Exercise:
Provide only the number of lines below that contain the word "second".

↓

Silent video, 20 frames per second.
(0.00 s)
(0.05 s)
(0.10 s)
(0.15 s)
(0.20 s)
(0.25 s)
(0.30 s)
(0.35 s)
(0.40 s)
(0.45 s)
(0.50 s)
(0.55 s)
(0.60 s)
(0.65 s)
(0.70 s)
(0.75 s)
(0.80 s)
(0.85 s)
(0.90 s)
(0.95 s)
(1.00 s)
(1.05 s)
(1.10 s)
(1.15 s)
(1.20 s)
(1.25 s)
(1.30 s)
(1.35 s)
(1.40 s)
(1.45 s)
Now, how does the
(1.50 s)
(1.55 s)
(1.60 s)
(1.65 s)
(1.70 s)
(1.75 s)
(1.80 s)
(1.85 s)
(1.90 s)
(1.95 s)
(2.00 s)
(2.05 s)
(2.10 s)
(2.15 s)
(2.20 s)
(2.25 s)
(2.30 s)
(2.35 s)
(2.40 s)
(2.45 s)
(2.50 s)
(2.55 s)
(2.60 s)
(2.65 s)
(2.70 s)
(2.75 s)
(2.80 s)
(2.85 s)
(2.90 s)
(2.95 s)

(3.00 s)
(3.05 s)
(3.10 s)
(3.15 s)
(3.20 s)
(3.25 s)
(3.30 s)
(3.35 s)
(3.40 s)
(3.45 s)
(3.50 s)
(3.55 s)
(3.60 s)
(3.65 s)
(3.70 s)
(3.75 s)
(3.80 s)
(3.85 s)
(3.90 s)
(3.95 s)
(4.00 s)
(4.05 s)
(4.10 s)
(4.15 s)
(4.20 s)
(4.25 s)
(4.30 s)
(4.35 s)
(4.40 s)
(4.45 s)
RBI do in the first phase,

↑
↓

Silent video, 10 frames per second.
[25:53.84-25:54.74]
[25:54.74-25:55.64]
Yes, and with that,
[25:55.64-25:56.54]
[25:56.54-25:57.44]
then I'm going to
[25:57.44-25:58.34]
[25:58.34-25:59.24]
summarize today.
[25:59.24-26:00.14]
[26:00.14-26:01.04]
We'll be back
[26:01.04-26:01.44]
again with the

↑

Solution for this task:
2